I find outside of food and toys that enthusiasm works very well also. When we're out for a walk I am more animated then usual, quicker commands and happy voice usually gets me snappier obedience


----------



## Sunflowers (Feb 17, 2012)

Hans does this, too.

I was told that at this age, if he does this s l o w l y, he doesn't care enough, and needs to be corrected. Put him on a prong, issue the command once, and if he doesn't comply, give a correction. 

I just received the prong and put it on him today.

Wish me luck.:crazy:


----------



## Jax08 (Feb 13, 2009)

Build her drive...if you build her drive, the speed will come. 

If you correct her for being slow, she may start to resent it. Find her highest value treat/toy. Give her the command, if she hesitates, No/Oops and repeat the command. Don't reward her for being slow to respond.


----------



## Sunflowers (Feb 17, 2012)

Jax08 said:


> Build her drive...if you build her drive, the speed will come.
> 
> If you correct her for being slow, she may start to resent it. Find her highest value treat/toy. Give her the command, if she hesitates, No/Oops and repeat the command. Don't reward her for being slow to respond.


Michelle, here is what is going on here.

He will sit for the ball, but it is as if on hydraulics. He has a very hard time watching me instead of the ball. He will glance from my face to the ball, and back and forth. 
And it *is* the highest value toy. 

Repeating the command does not work.

Do you suggest putting the ball away instead of a prong correction?

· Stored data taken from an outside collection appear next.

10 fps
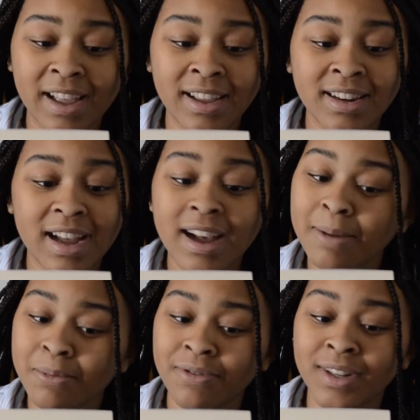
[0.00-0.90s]
And
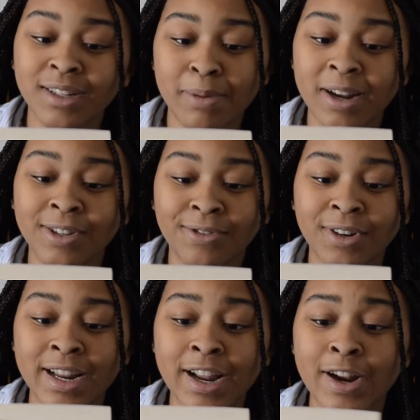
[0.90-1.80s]
I'm moving to Paris for
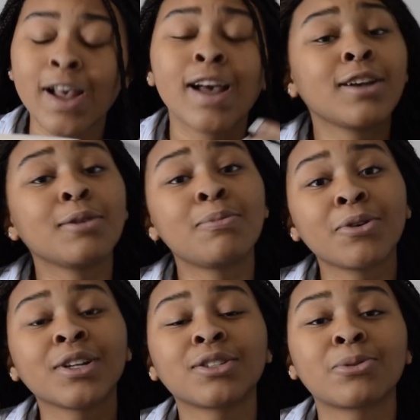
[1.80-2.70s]
a year, to
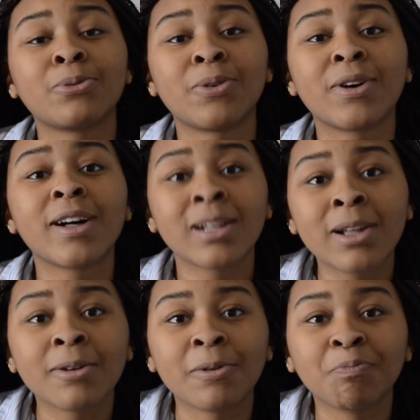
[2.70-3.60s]
boarding school,
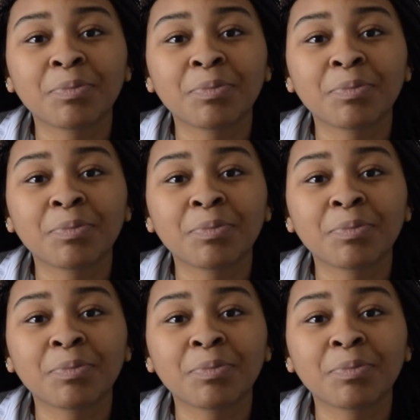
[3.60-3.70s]
alone.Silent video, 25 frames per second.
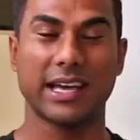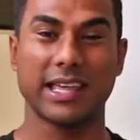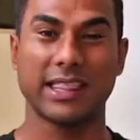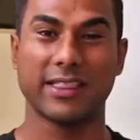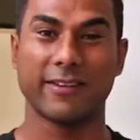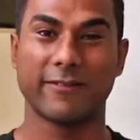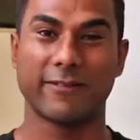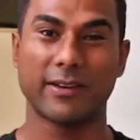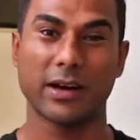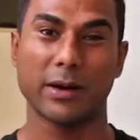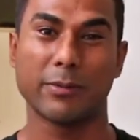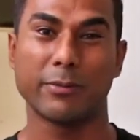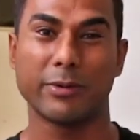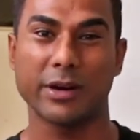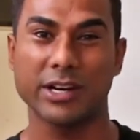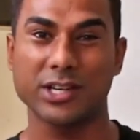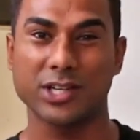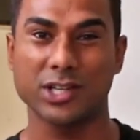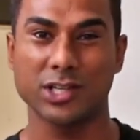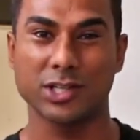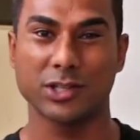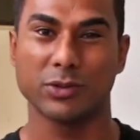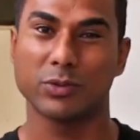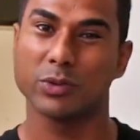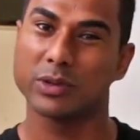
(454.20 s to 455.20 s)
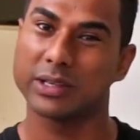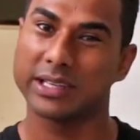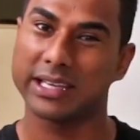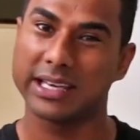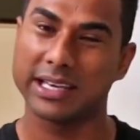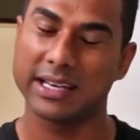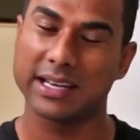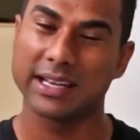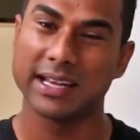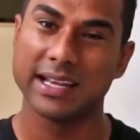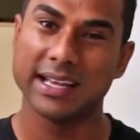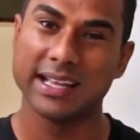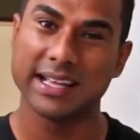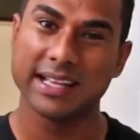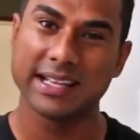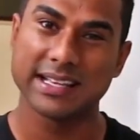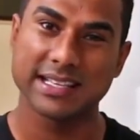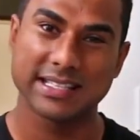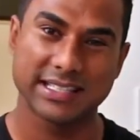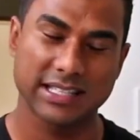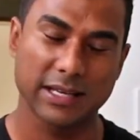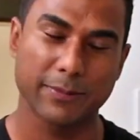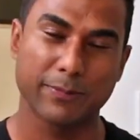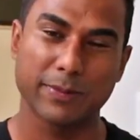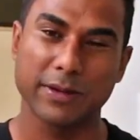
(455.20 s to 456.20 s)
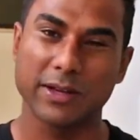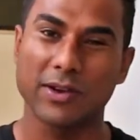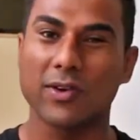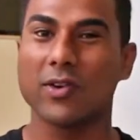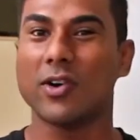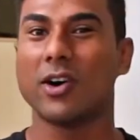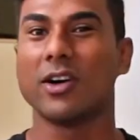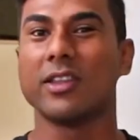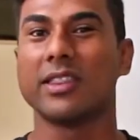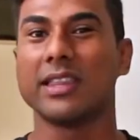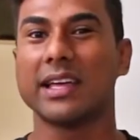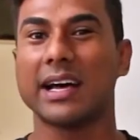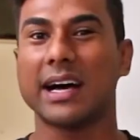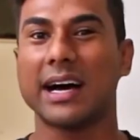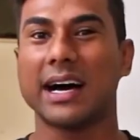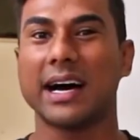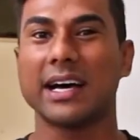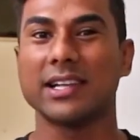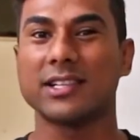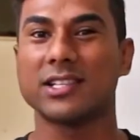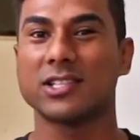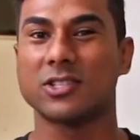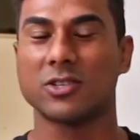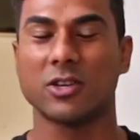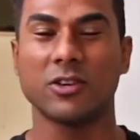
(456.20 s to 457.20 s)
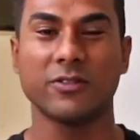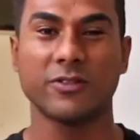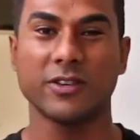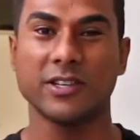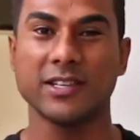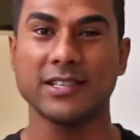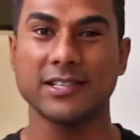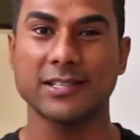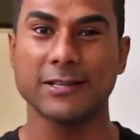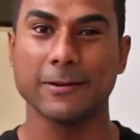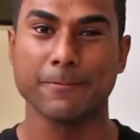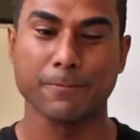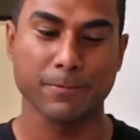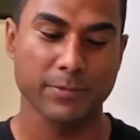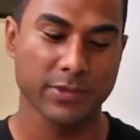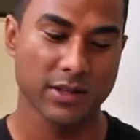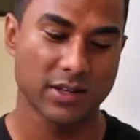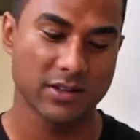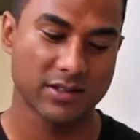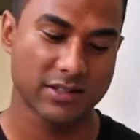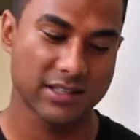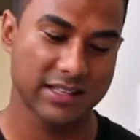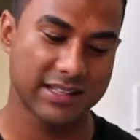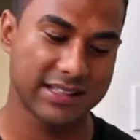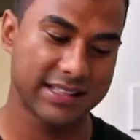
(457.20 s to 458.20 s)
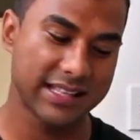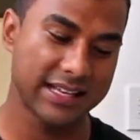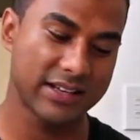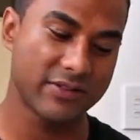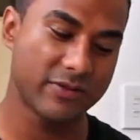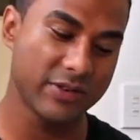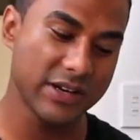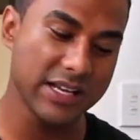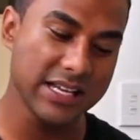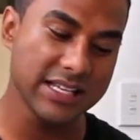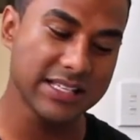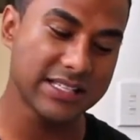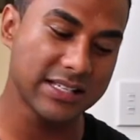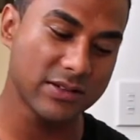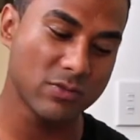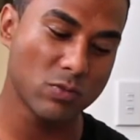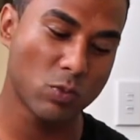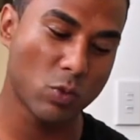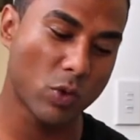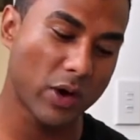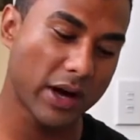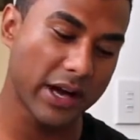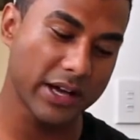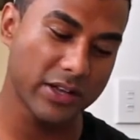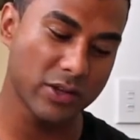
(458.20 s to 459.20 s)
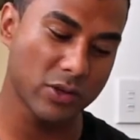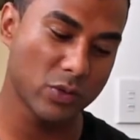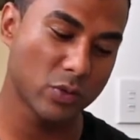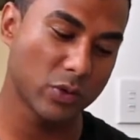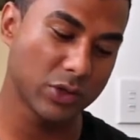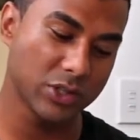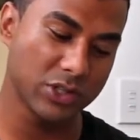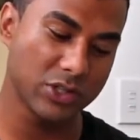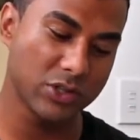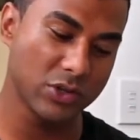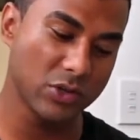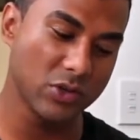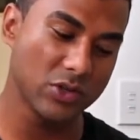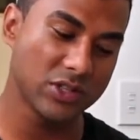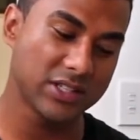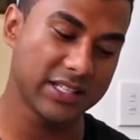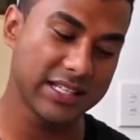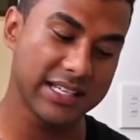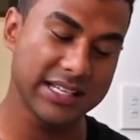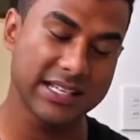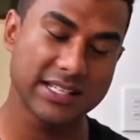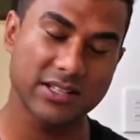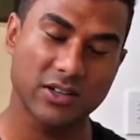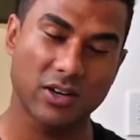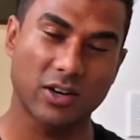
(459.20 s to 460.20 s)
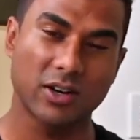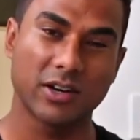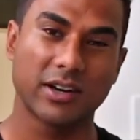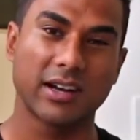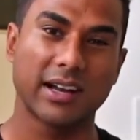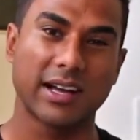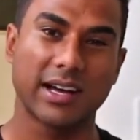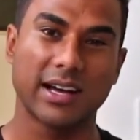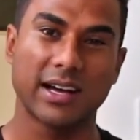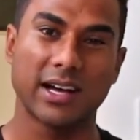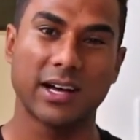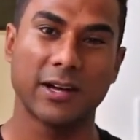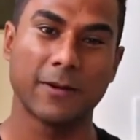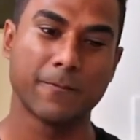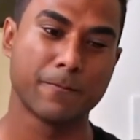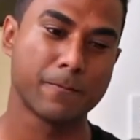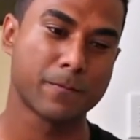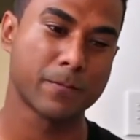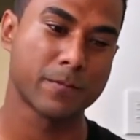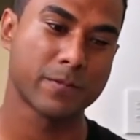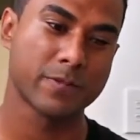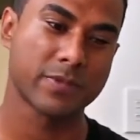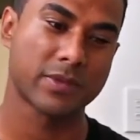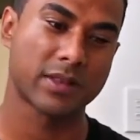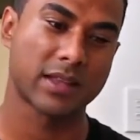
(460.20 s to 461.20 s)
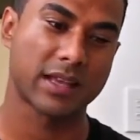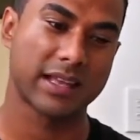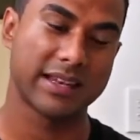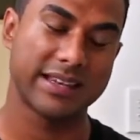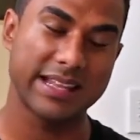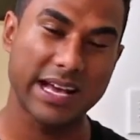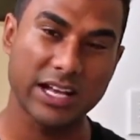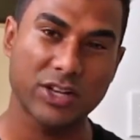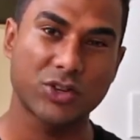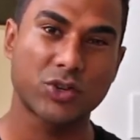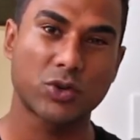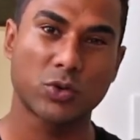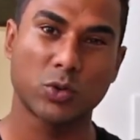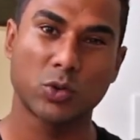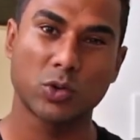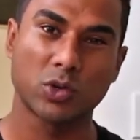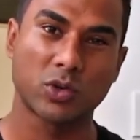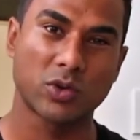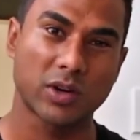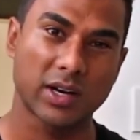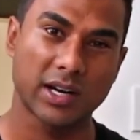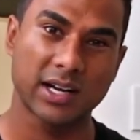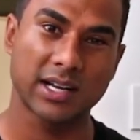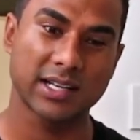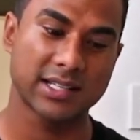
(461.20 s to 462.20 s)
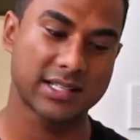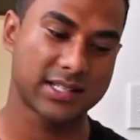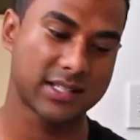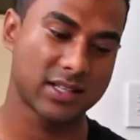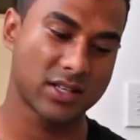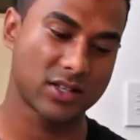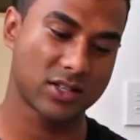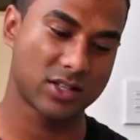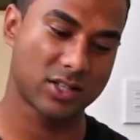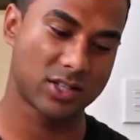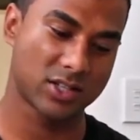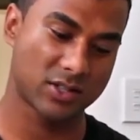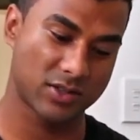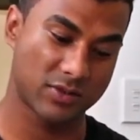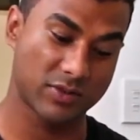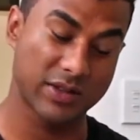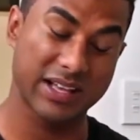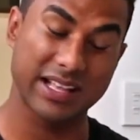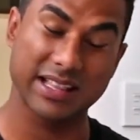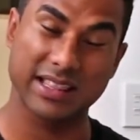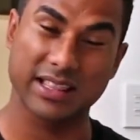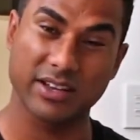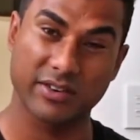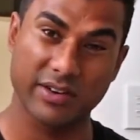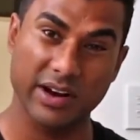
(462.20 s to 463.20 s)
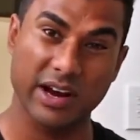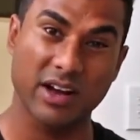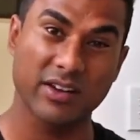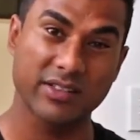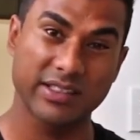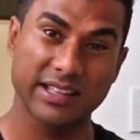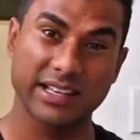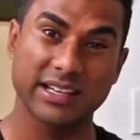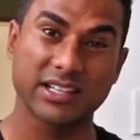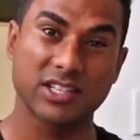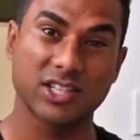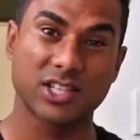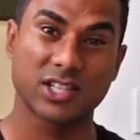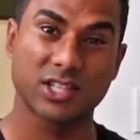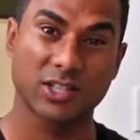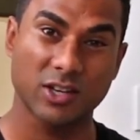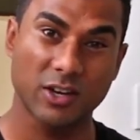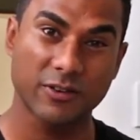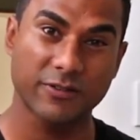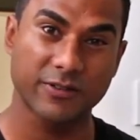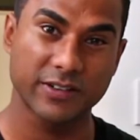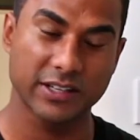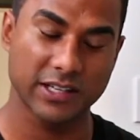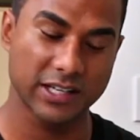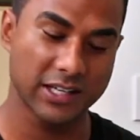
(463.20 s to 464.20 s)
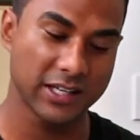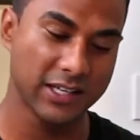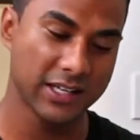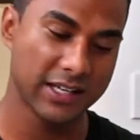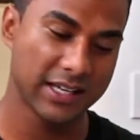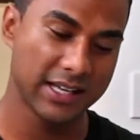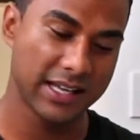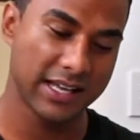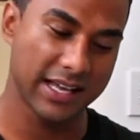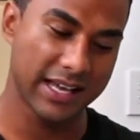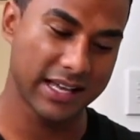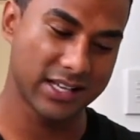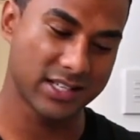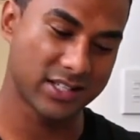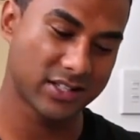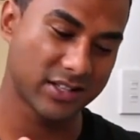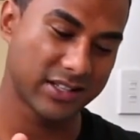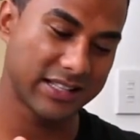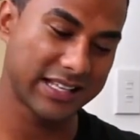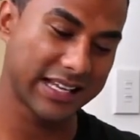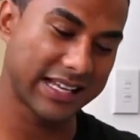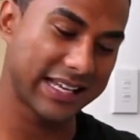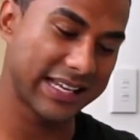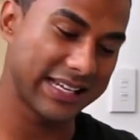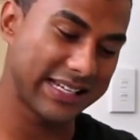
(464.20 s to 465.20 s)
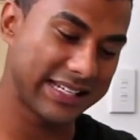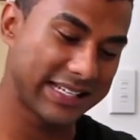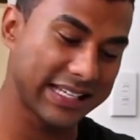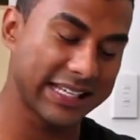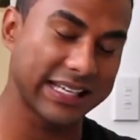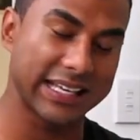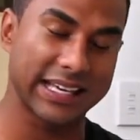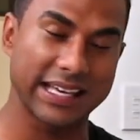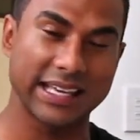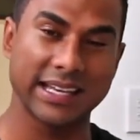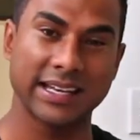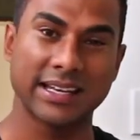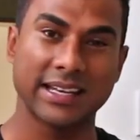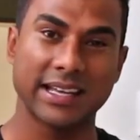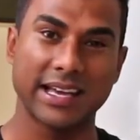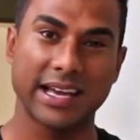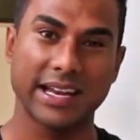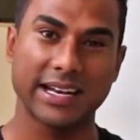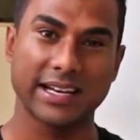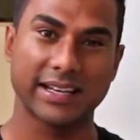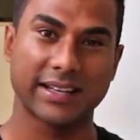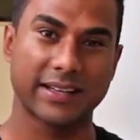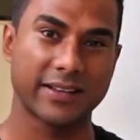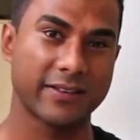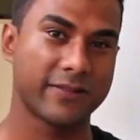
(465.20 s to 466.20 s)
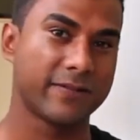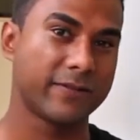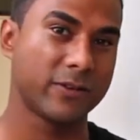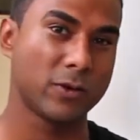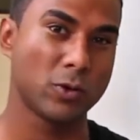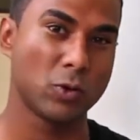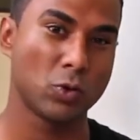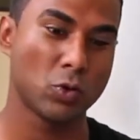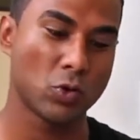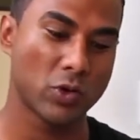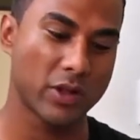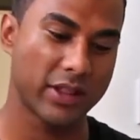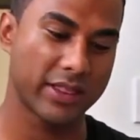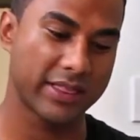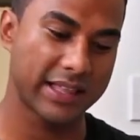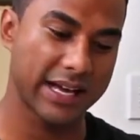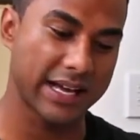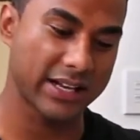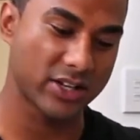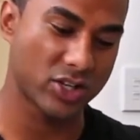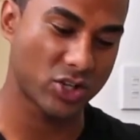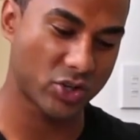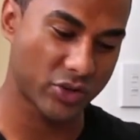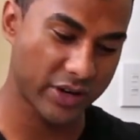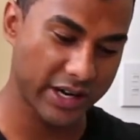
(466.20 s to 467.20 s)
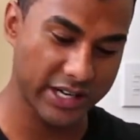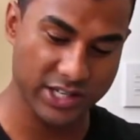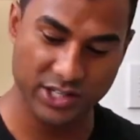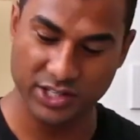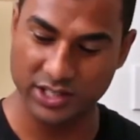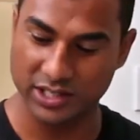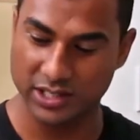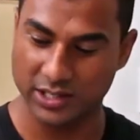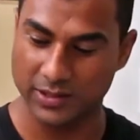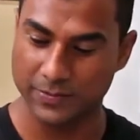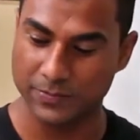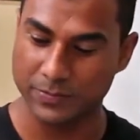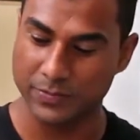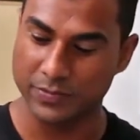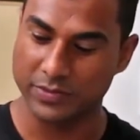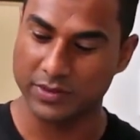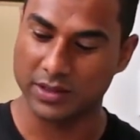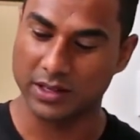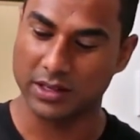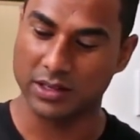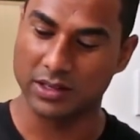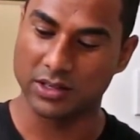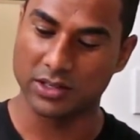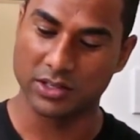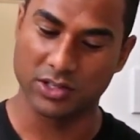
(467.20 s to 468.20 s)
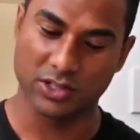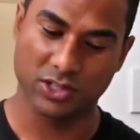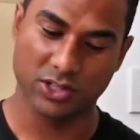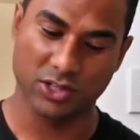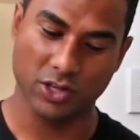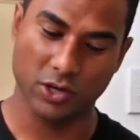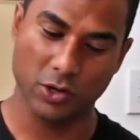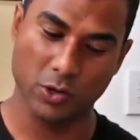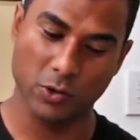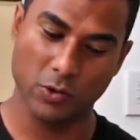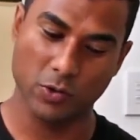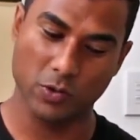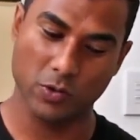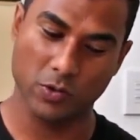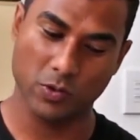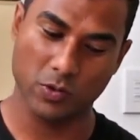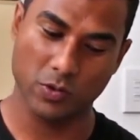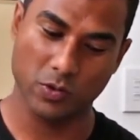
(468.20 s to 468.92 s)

and the vibrations you will get stepping on that hard surface. So the reason why you would use these on a natural grass, the ground that is softer, is so they can dig in and give you that traction. So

What? :help:


----------



## Shade (Feb 20, 2012)

Sunflowers said:


> Hans does this, too.
> 
> I was told that at this age, if he does this s l o w l y, he doesn't care enough, and needs to be corrected. Put him on a prong, issue the command once, and if he doesn't comply, give a correction.
> 
> ...


I tried that, for Delgado the prong correction gets the job done but it is more of a "oh fine" mentality. Personally I want the dog responding out of willingness to please 

Try it and see how it works


----------



## Sunflowers (Feb 17, 2012)

Shade said:


> Personally I want the dog responding out of willingness to please


So, how did you get him to do what you said quickly?

I would love to have this happen, but it's not.


----------



## pyratemom (Jan 10, 2011)

Jax08 said:


> Build her drive...if you build her drive, the speed will come.
> 
> If you correct her for being slow, she may start to resent it. Find her highest value treat/toy. Give her the command, if she hesitates, No/Oops and repeat the command. Don't reward her for being slow to respond.

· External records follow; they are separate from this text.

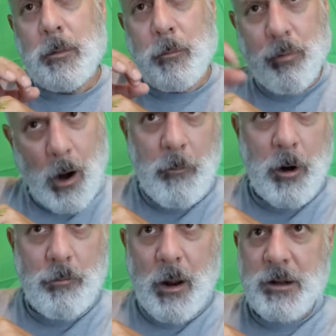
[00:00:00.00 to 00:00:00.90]

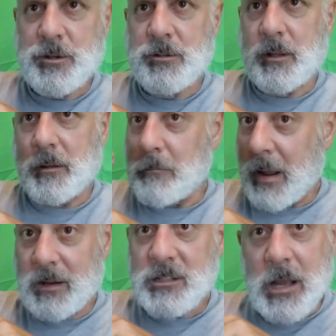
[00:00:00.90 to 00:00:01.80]
primary branches and the
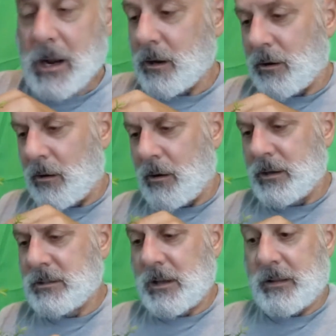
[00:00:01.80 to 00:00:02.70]
main
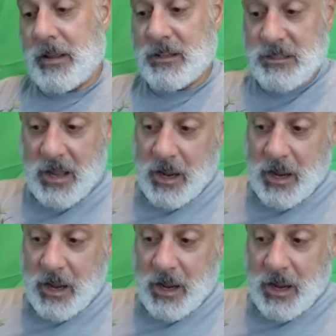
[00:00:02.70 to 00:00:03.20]
secondaries and they stay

This exactly! High value treats or toys or whatever builds her drive the most and nothing in life is free. Your enthusiasm will build her excitement to do the correct command fast as well. If you aren't tired after a training session, you didn't get enthusiastic enough.


----------



## Shade (Feb 20, 2012)

Sunflowers said:


> So, how did you get him to do what you said quickly?
> 
> I would love to have this happen, but it's not.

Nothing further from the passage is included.